→ Activity
Please give the whole listing again exactly, without any of its pictures.

##########

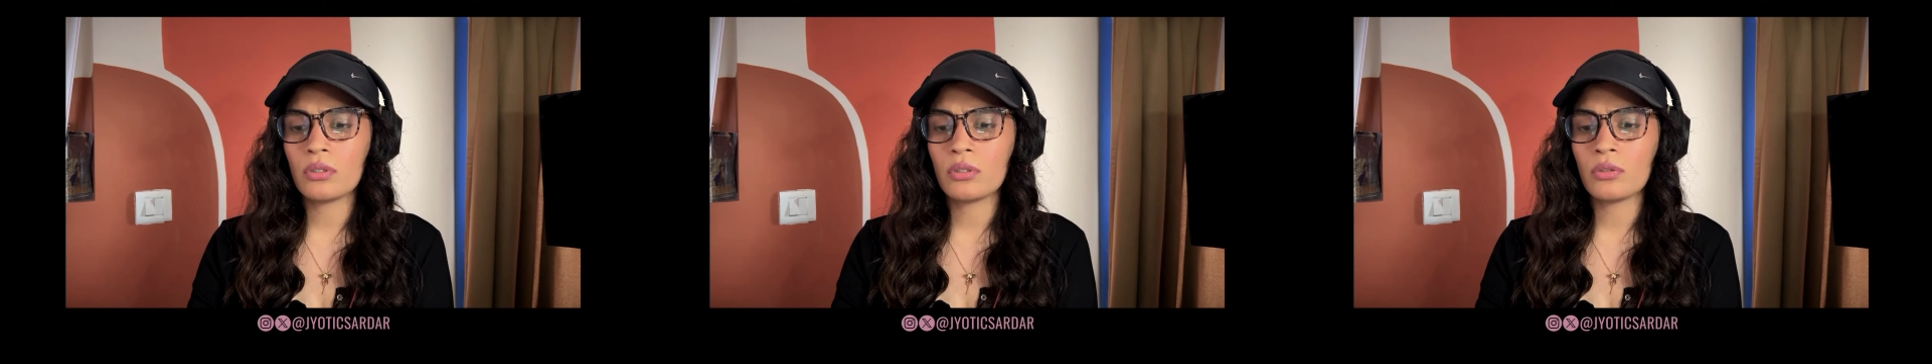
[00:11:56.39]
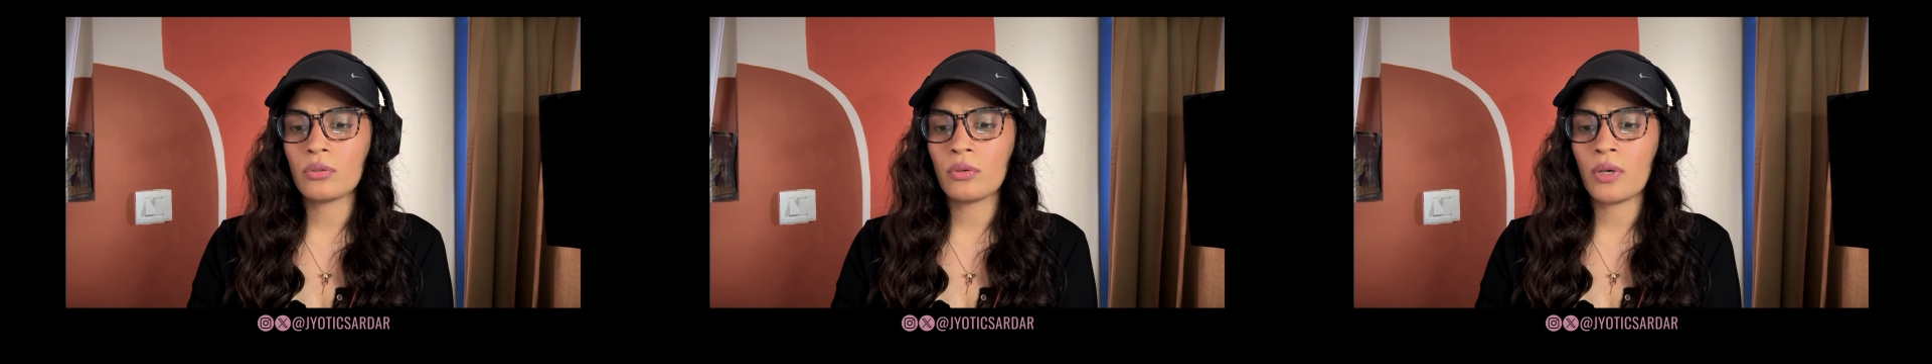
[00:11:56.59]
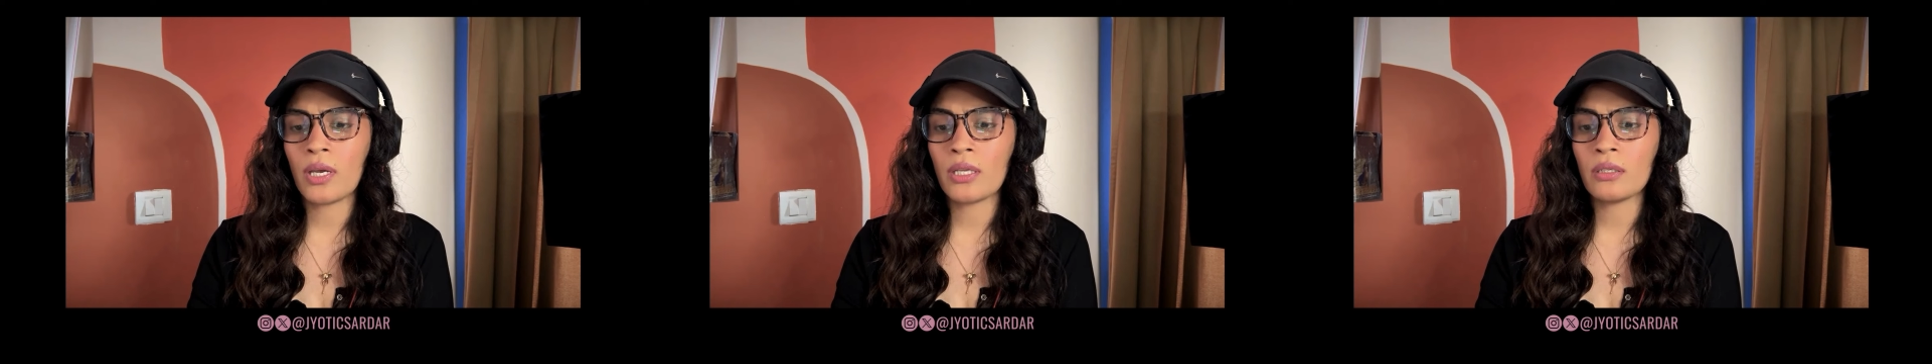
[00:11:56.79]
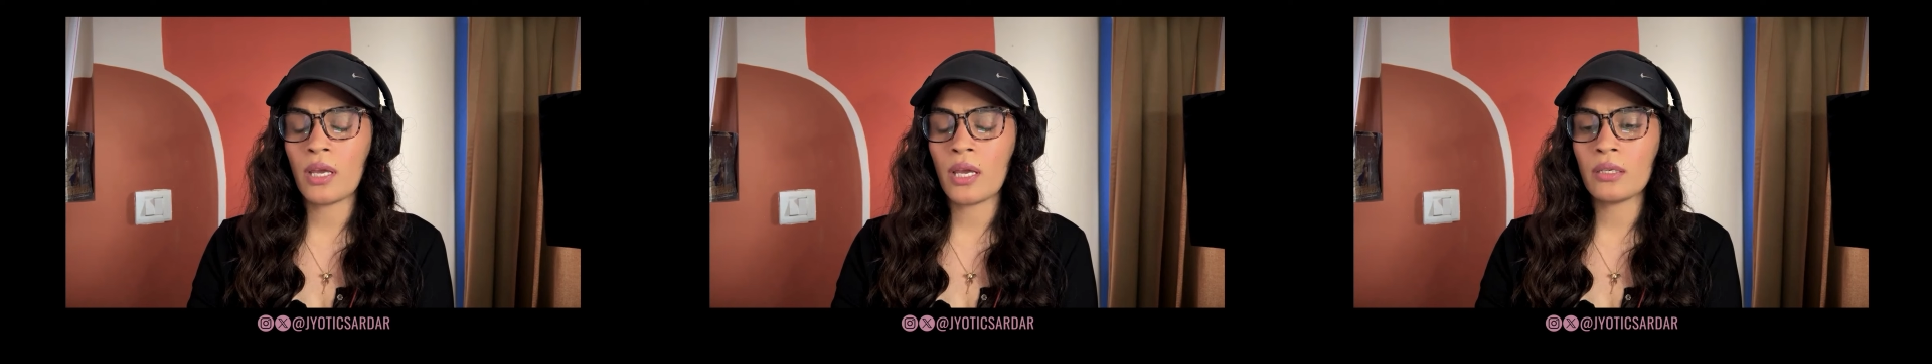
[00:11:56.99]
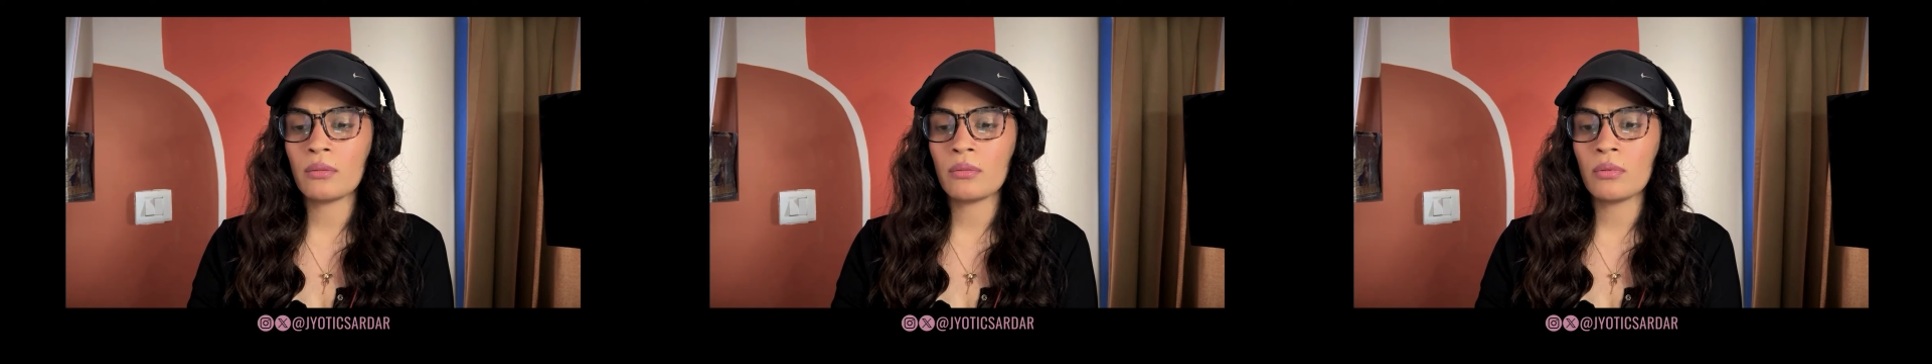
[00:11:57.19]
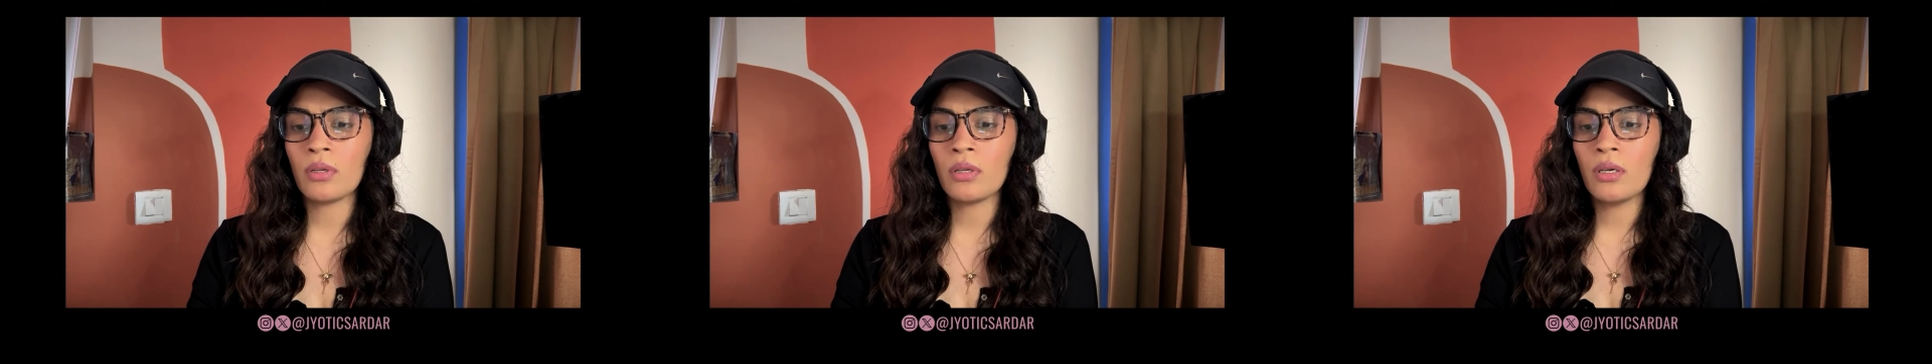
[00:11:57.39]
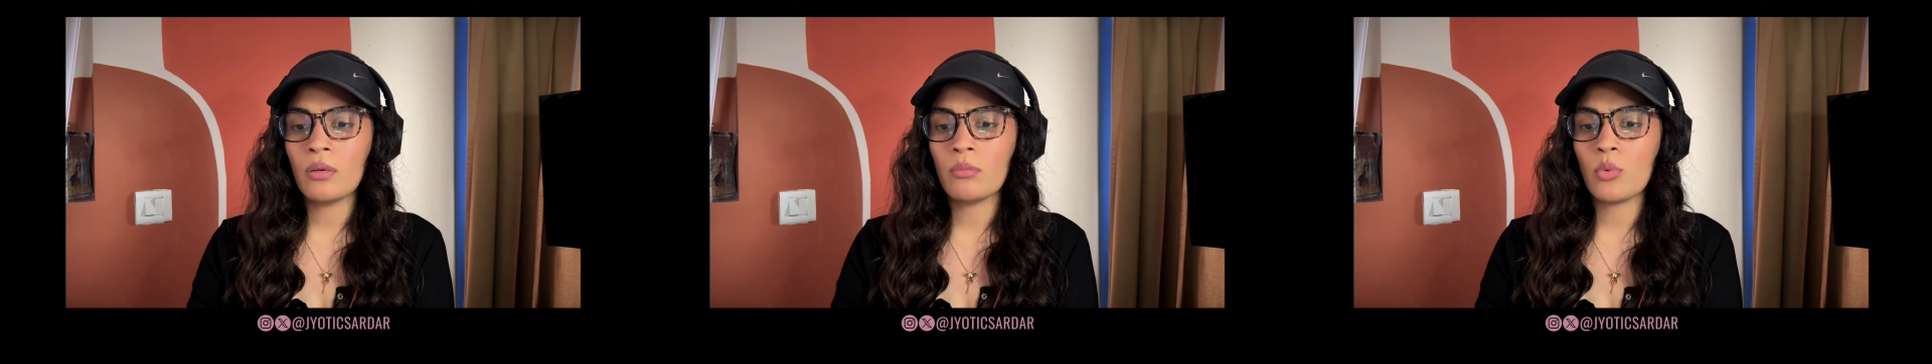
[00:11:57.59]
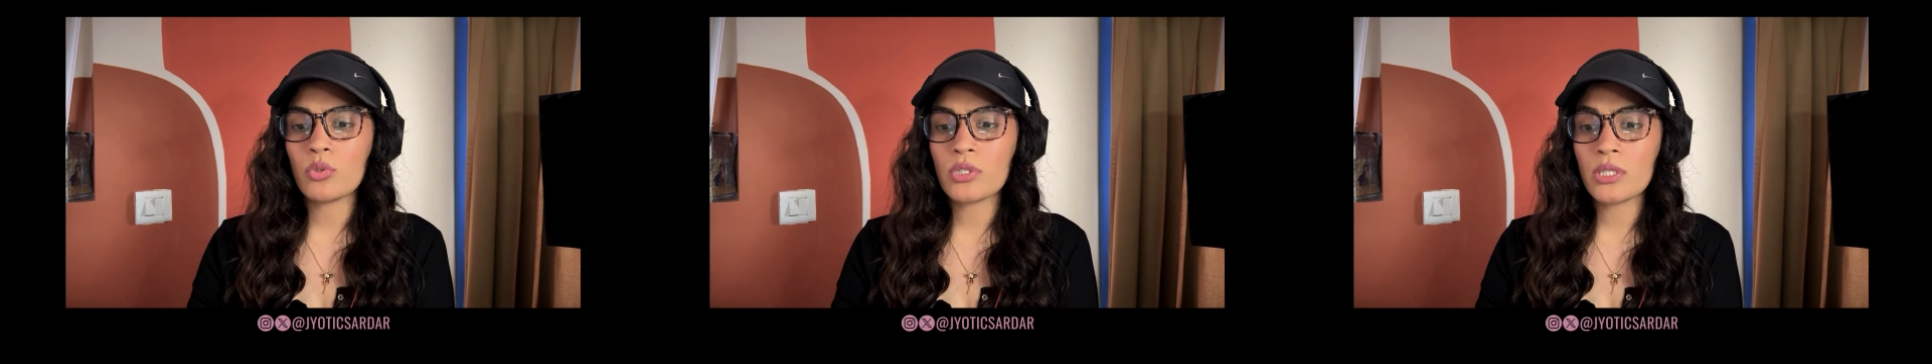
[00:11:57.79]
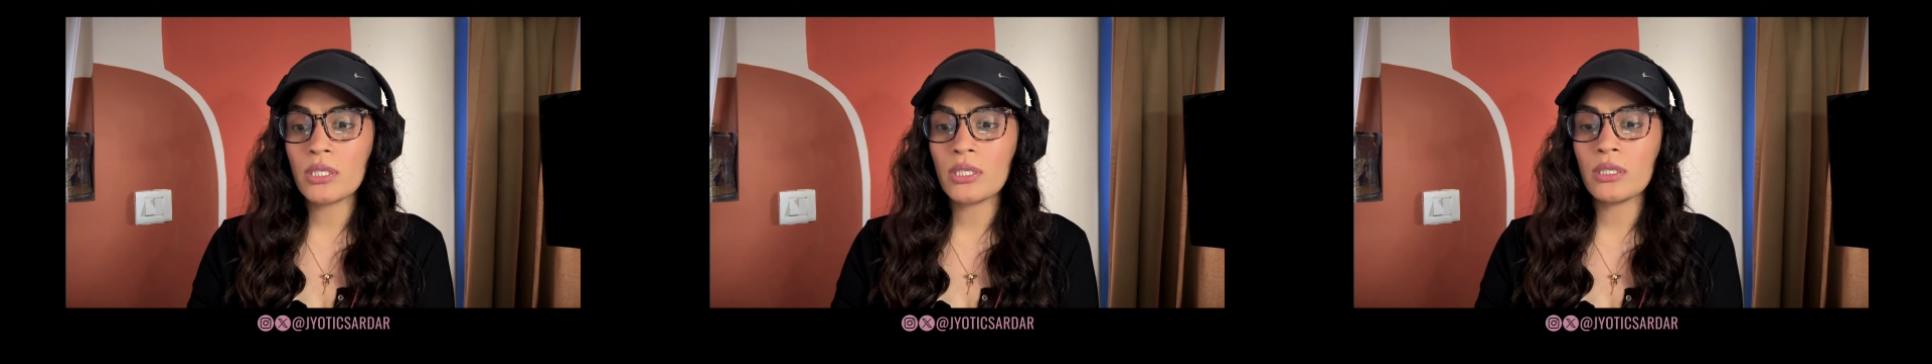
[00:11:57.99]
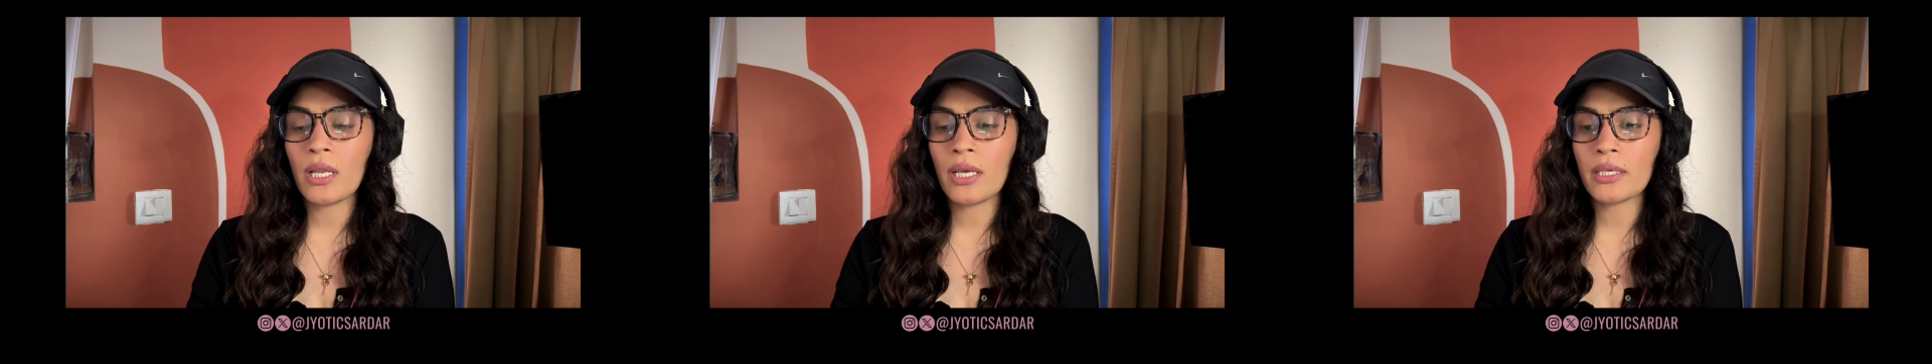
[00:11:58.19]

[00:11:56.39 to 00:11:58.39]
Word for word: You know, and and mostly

##########

→ Response area
[00:11:56.39]
[00:11:56.59]
[00:11:56.79]
[00:11:56.99]
[00:11:57.19]
[00:11:57.39]
[00:11:57.59]
[00:11:57.79]
[00:11:57.99]
[00:11:58.19]

[00:11:56.39 to 00:11:58.39]
Word for word: You know, and and mostly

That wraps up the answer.